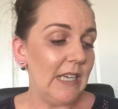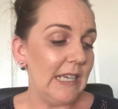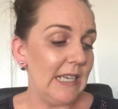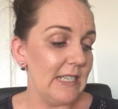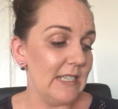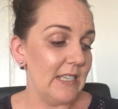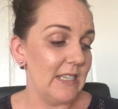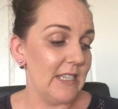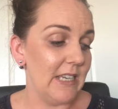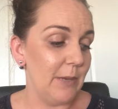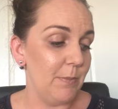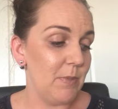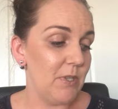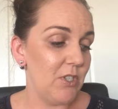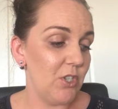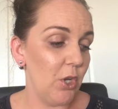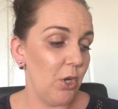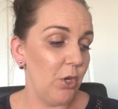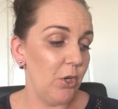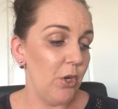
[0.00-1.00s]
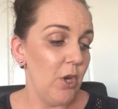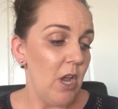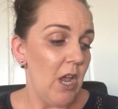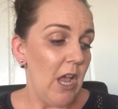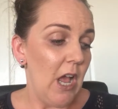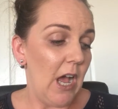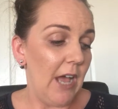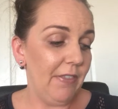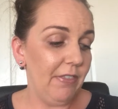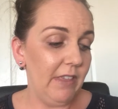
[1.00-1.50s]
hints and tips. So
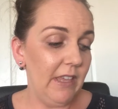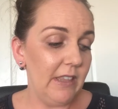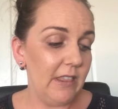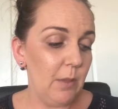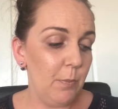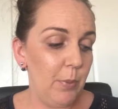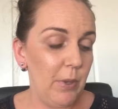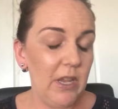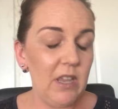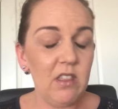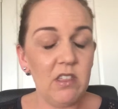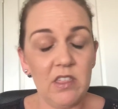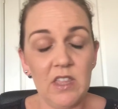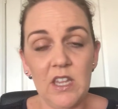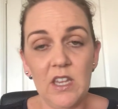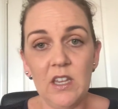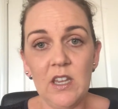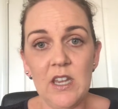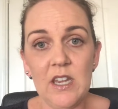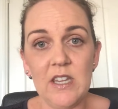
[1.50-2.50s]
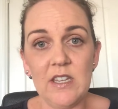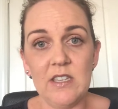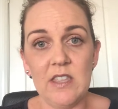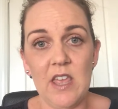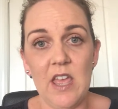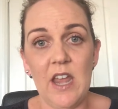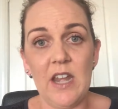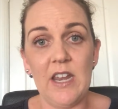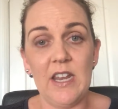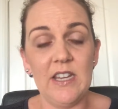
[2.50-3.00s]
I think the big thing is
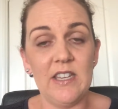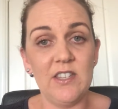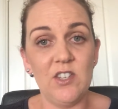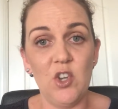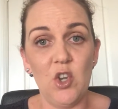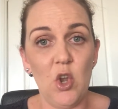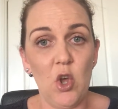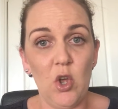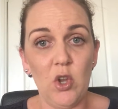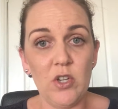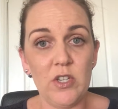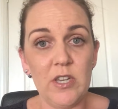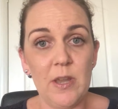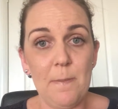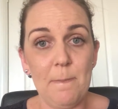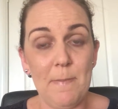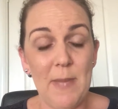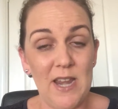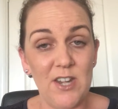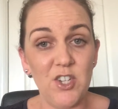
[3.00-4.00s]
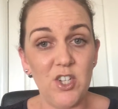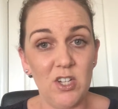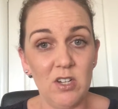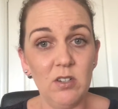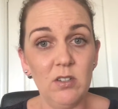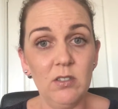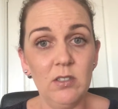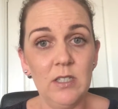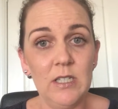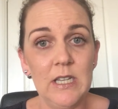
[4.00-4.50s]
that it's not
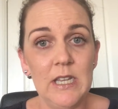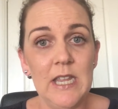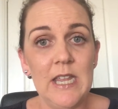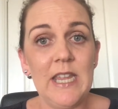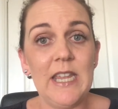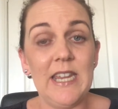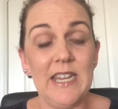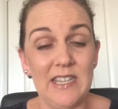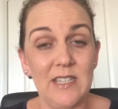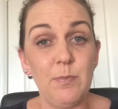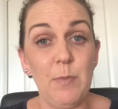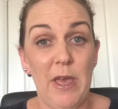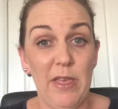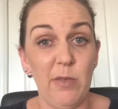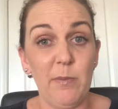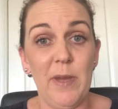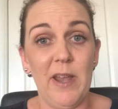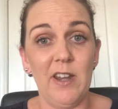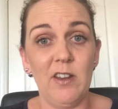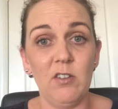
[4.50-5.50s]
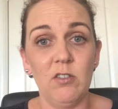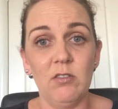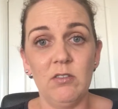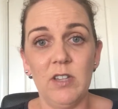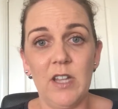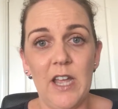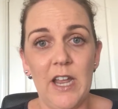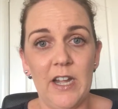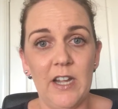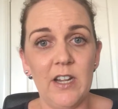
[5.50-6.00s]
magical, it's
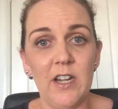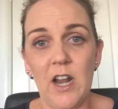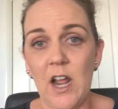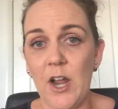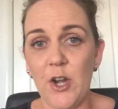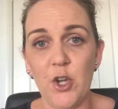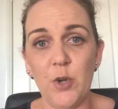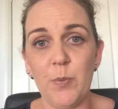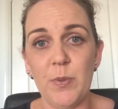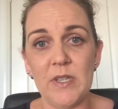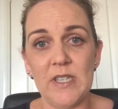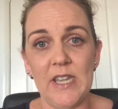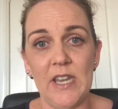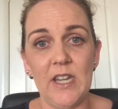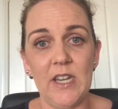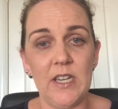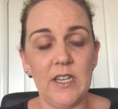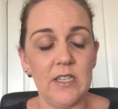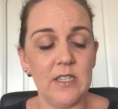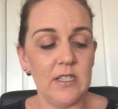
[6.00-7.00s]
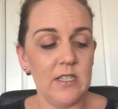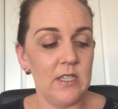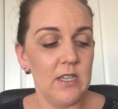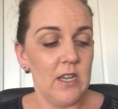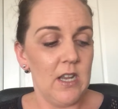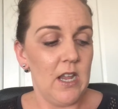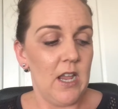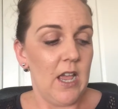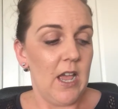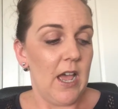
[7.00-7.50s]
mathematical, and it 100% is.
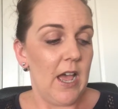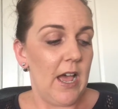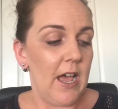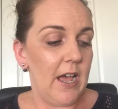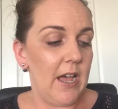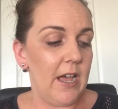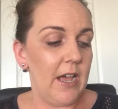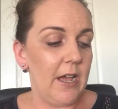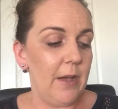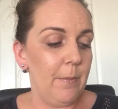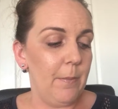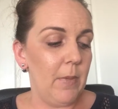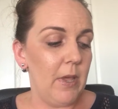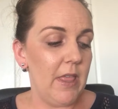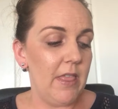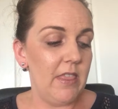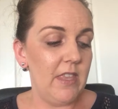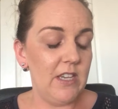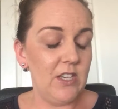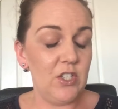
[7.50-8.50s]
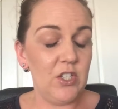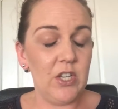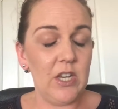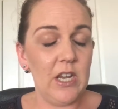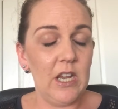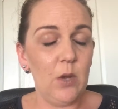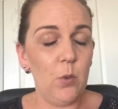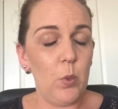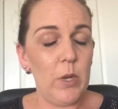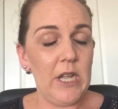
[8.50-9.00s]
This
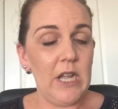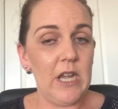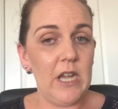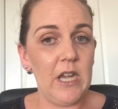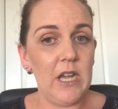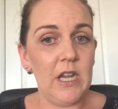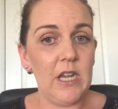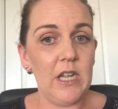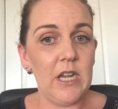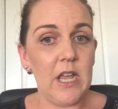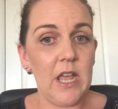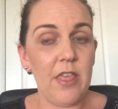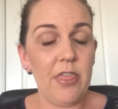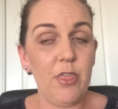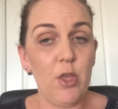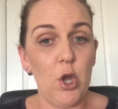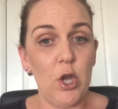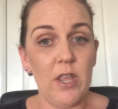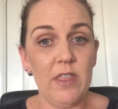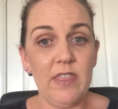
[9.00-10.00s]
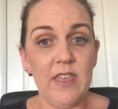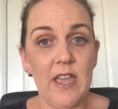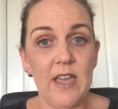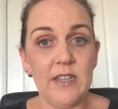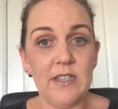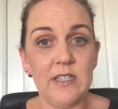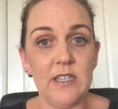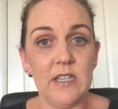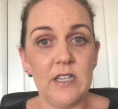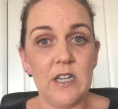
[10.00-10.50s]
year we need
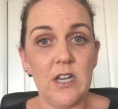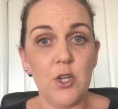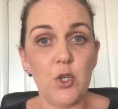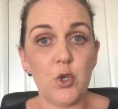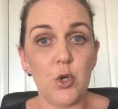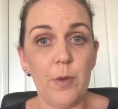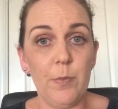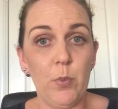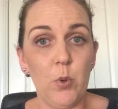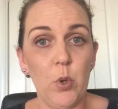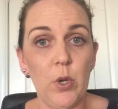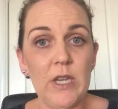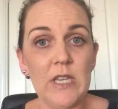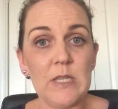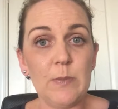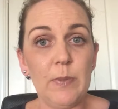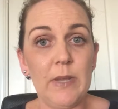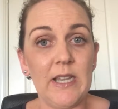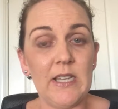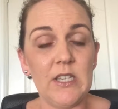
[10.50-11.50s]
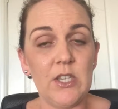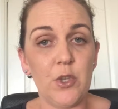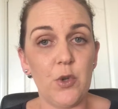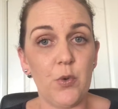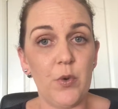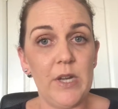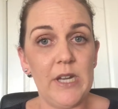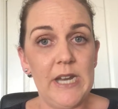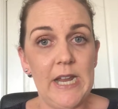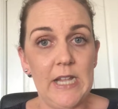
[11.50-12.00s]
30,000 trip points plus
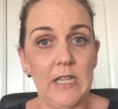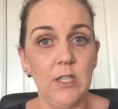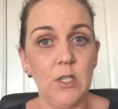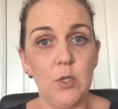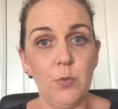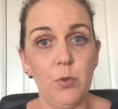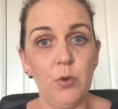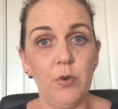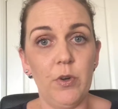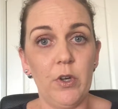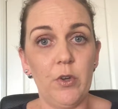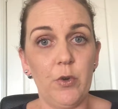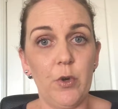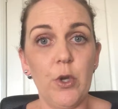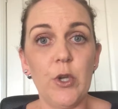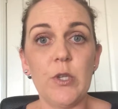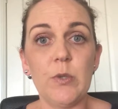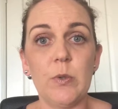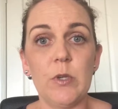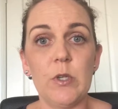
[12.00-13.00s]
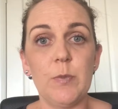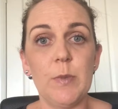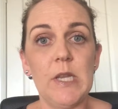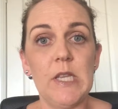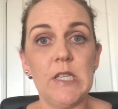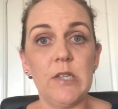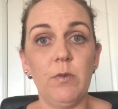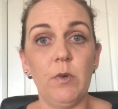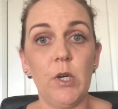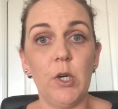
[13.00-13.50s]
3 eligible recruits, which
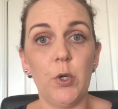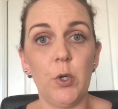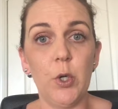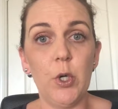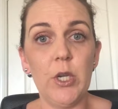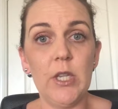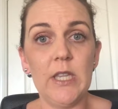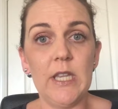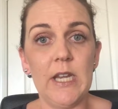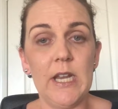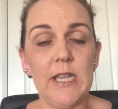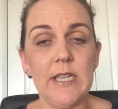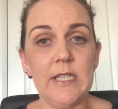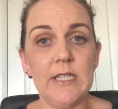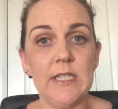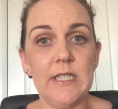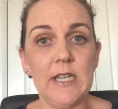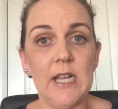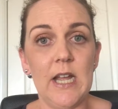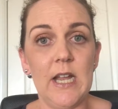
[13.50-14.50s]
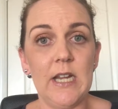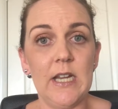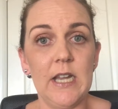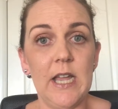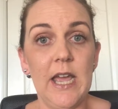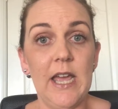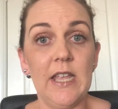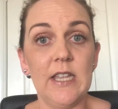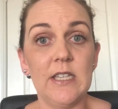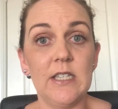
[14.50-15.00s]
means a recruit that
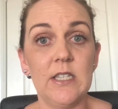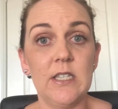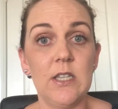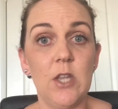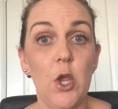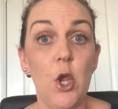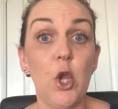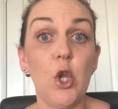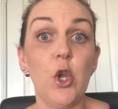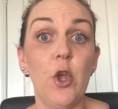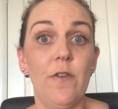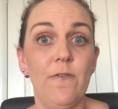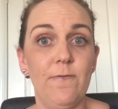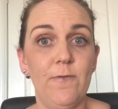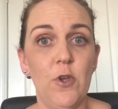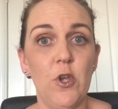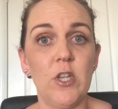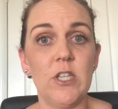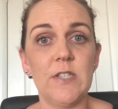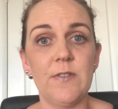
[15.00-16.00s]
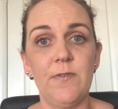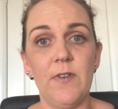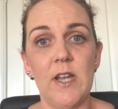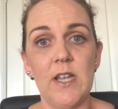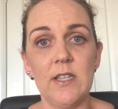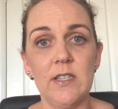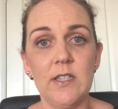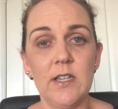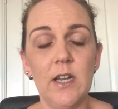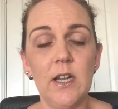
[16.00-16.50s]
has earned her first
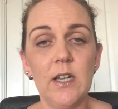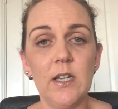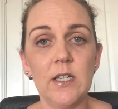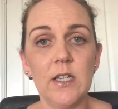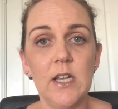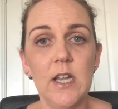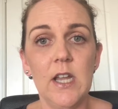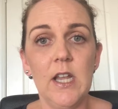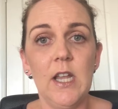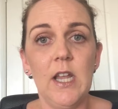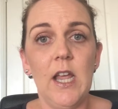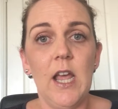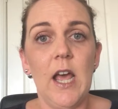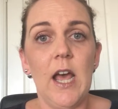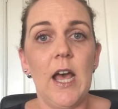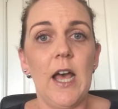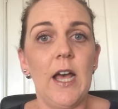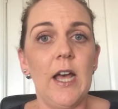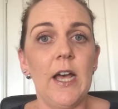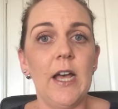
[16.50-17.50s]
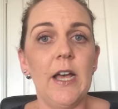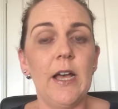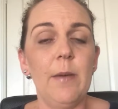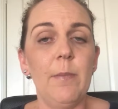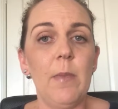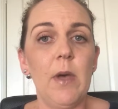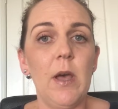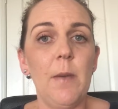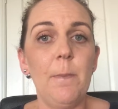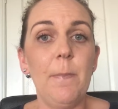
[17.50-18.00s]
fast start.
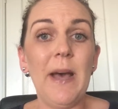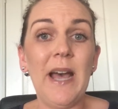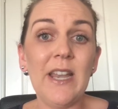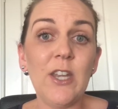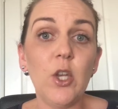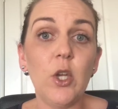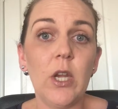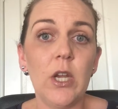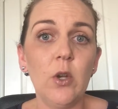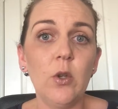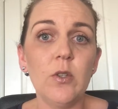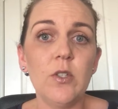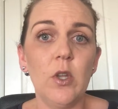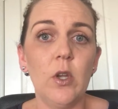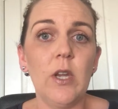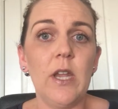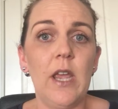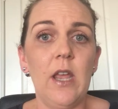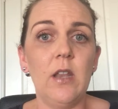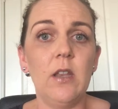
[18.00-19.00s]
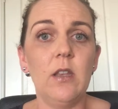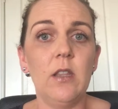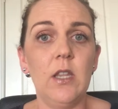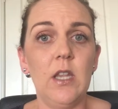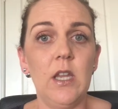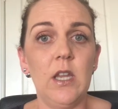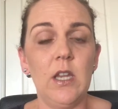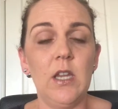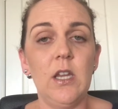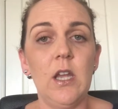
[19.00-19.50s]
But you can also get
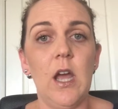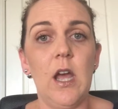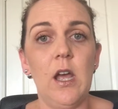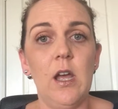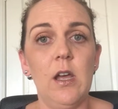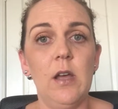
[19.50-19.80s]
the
==
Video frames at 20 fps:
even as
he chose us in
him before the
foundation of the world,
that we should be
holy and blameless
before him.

Your assignment: Above are some records. Output exactly the lines from the one that contains "[8.50-9.00s]" to the one that contains "[18.00-19.00s]", keeping both, and omit the pictures.

Response:
[8.50-9.00s]
This
[9.00-10.00s]
[10.00-10.50s]
year we need
[10.50-11.50s]
[11.50-12.00s]
30,000 trip points plus
[12.00-13.00s]
[13.00-13.50s]
3 eligible recruits, which
[13.50-14.50s]
[14.50-15.00s]
means a recruit that
[15.00-16.00s]
[16.00-16.50s]
has earned her first
[16.50-17.50s]
[17.50-18.00s]
fast start.
[18.00-19.00s]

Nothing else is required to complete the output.